With machine learning, data scientists have to perform a task called feature engineering. “People get the incoming data, and they prepare it, and they clean it, and they maybe manipulate it in a way that’s going to give them the relevant information,” said Edd Wilder-James, former vice president of technology strategy at Silicon Valley Data Science and now an open source strategist at Google’s TensorFlow, during a presentation at the Strata Data Conference.
Take the use of machine learning to determine if it’s day or night, and the data used to train the model is photographs. Before the model is released into production and before it’s even trained, data scientists have to determine what features in the data will help the model learn. “Our feature engineering might be as simple as counting the number of dark pixels at a certain threshold: What percentage of the image is dark?” he said.
Pinning down features and thresholds is a difficult but vital process that requires domain expertise and knowledge of the data, according to Wilder-James. “With this kind of machine learning, a lot of the effort goes into … figuring out what are the features and making the damn thing work,” he said.
With deep learning, data scientists can skip the feature engineering step.
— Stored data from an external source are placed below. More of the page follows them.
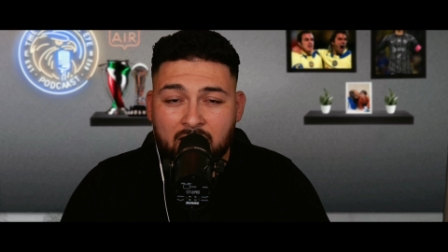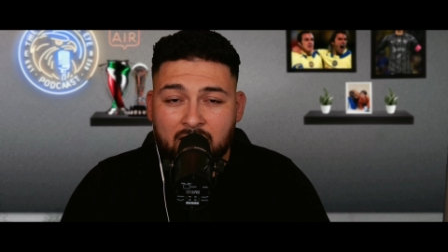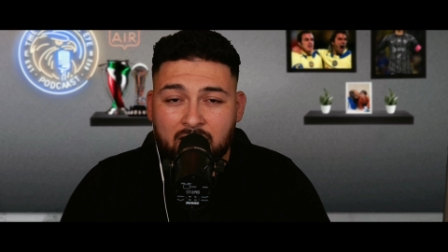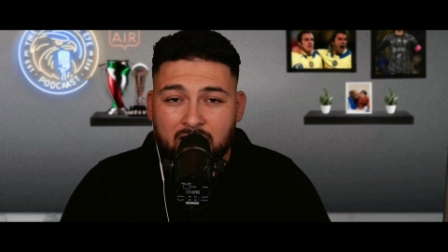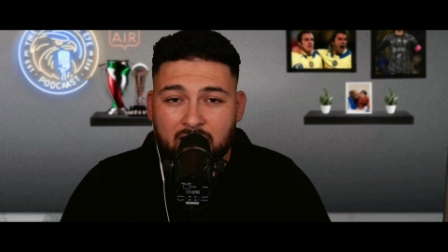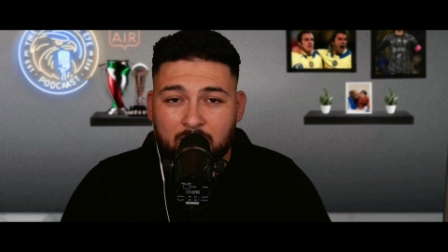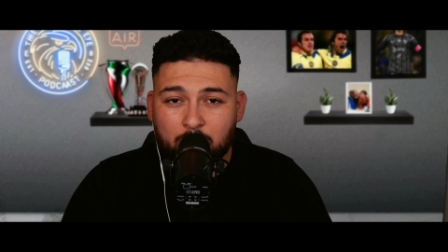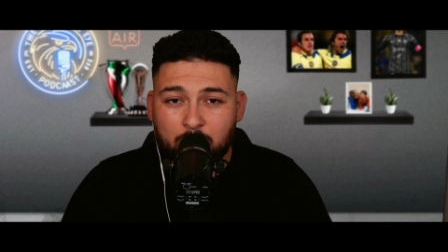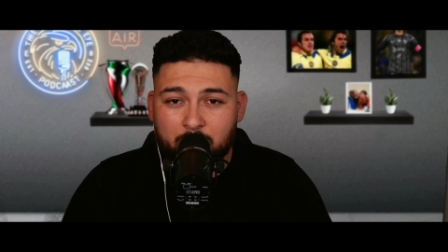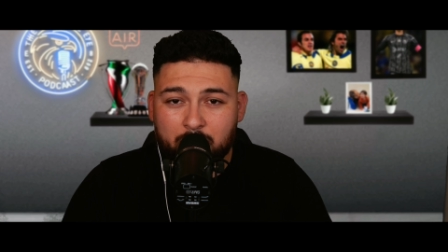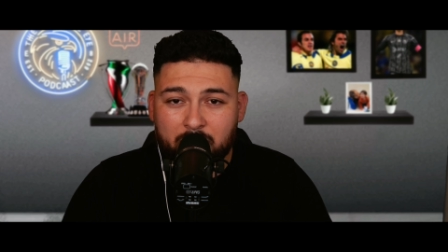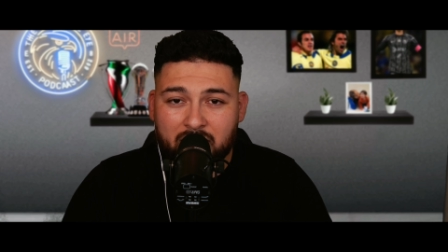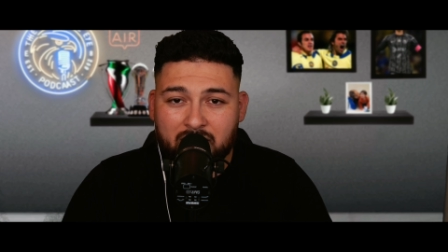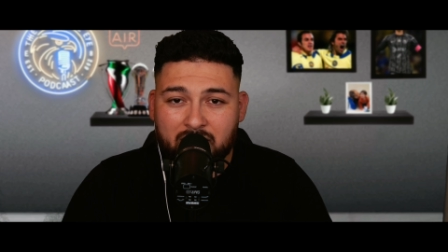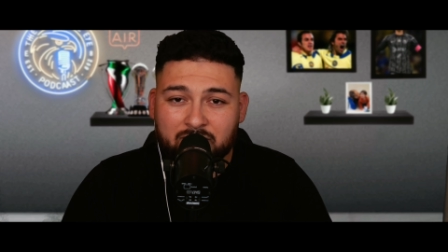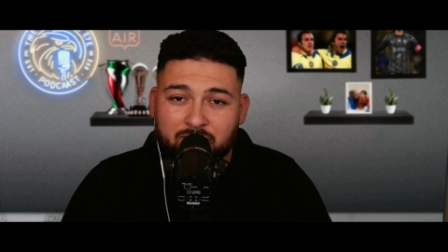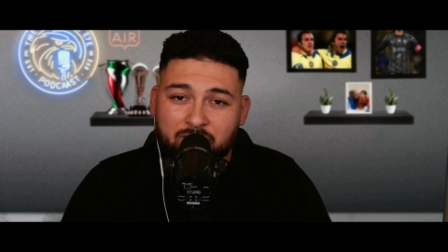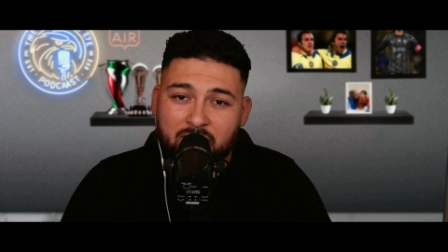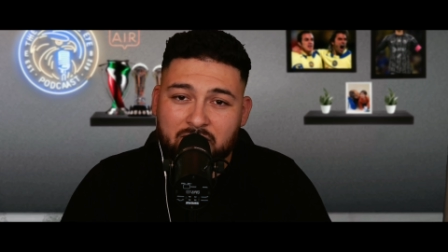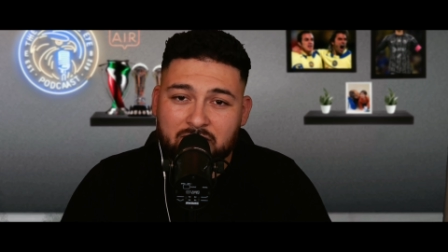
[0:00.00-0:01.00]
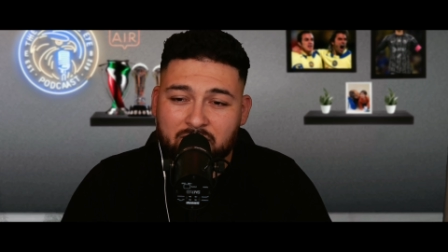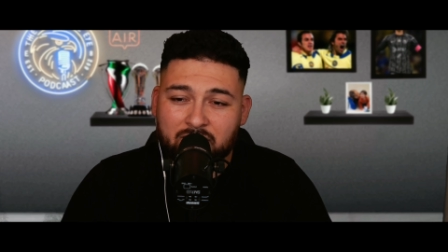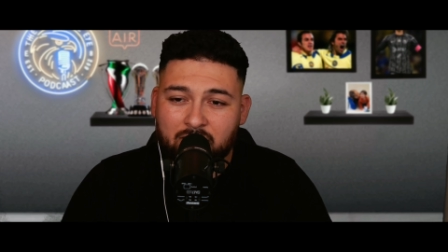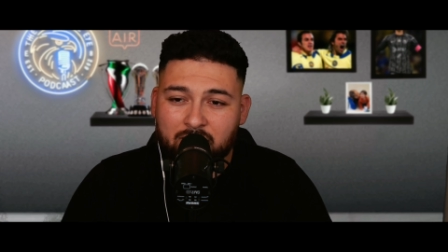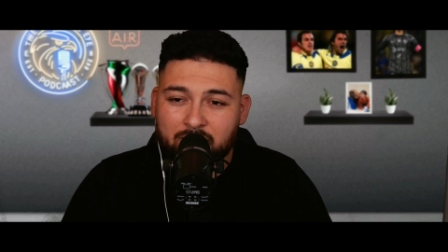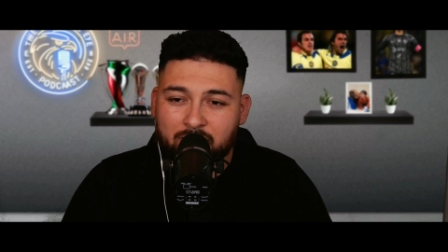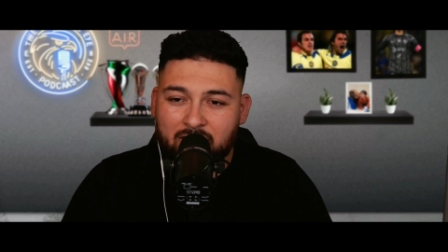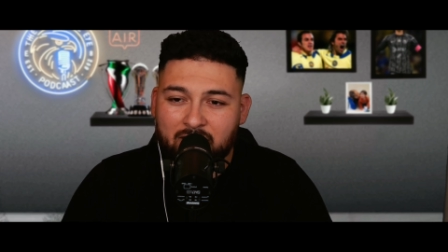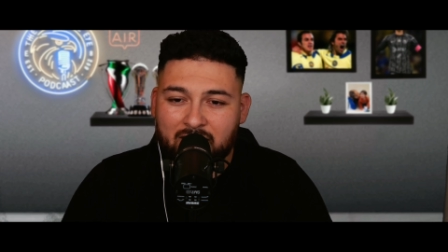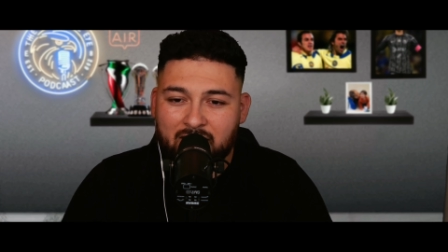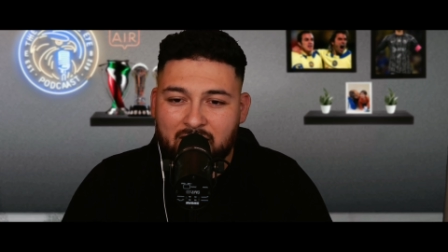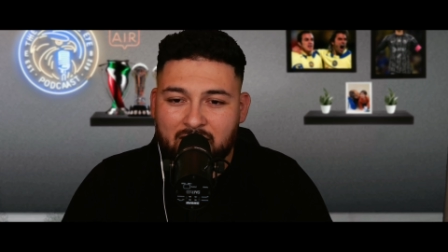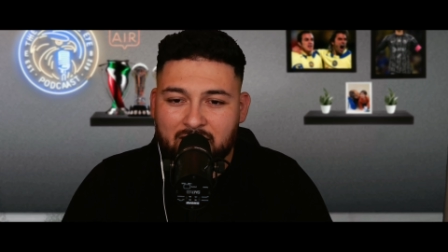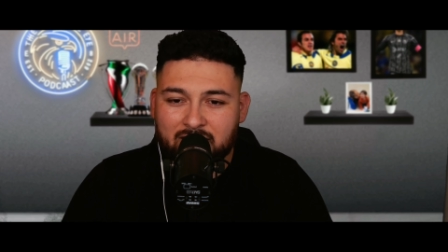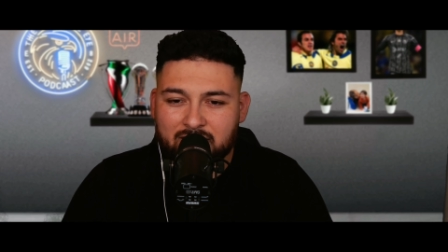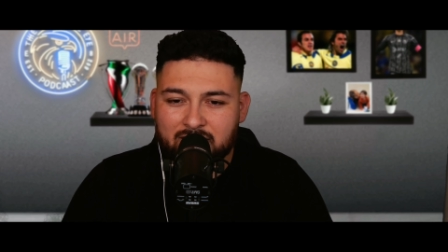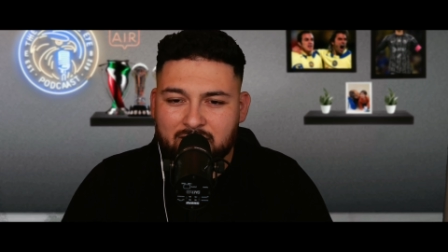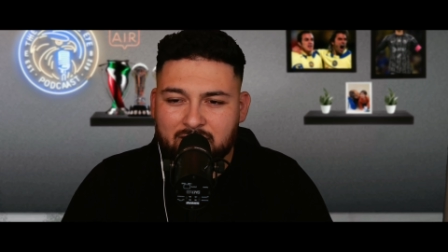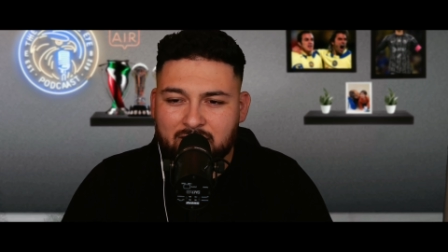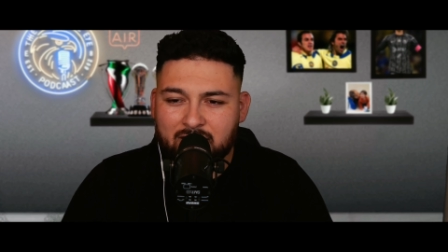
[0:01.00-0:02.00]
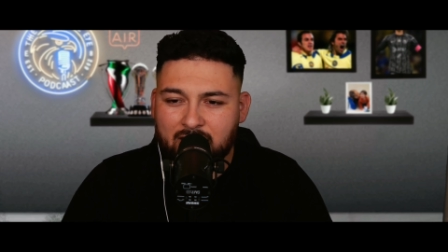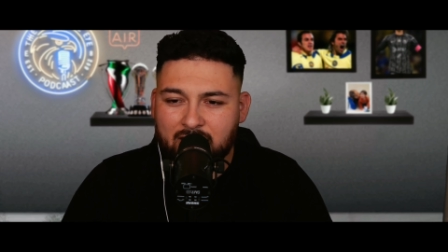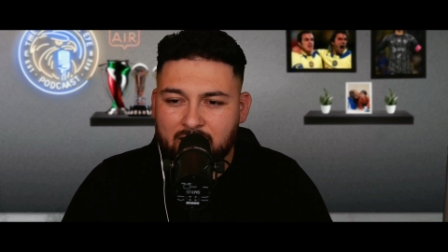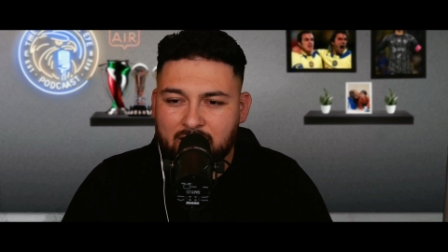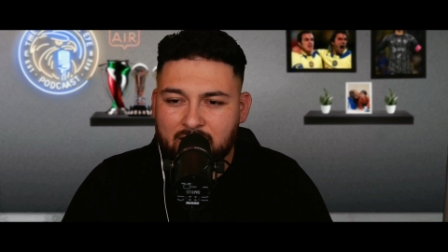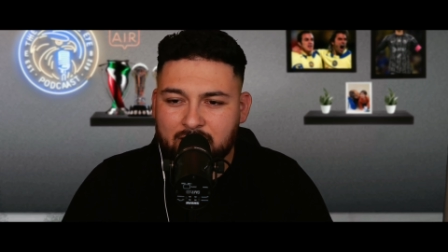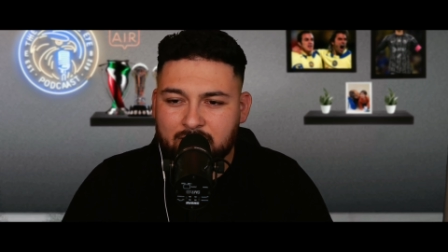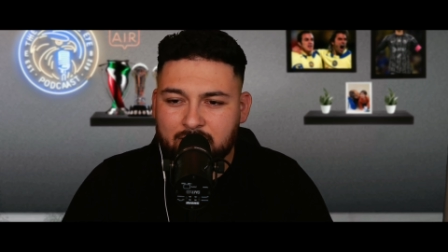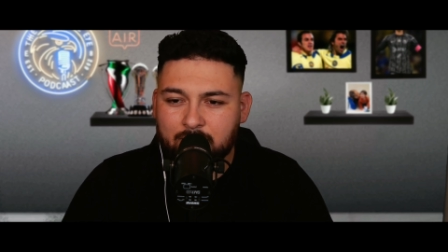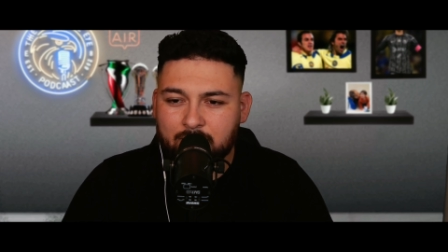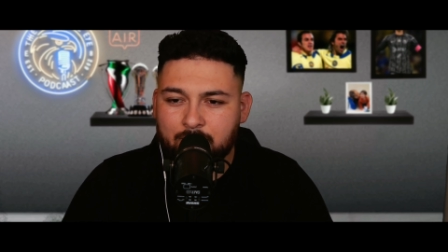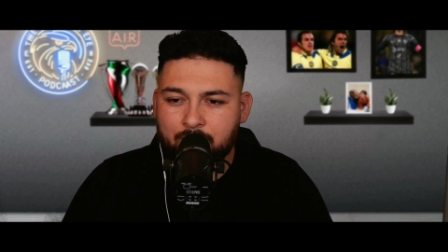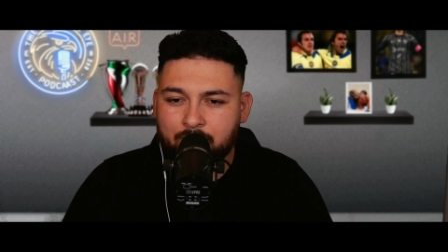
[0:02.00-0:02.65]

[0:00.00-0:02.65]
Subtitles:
and where America is facing off against Tigres.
The model would instead rely on enormous training data sets to figure out which is which on its own — and time.
“It’s slow. We’re talking days, weeks even, maybe a month to train a model,” Wilder-James said. “It requires a large amount of training data to get right. This is definitely a big data problem, in that sense.”
And be warned, deep learning models can also be fooled. Generative adversarial networks can trick a model into seeing something in the images that can’t be detected by the human eye. This creates big security implications, Wilder-James said.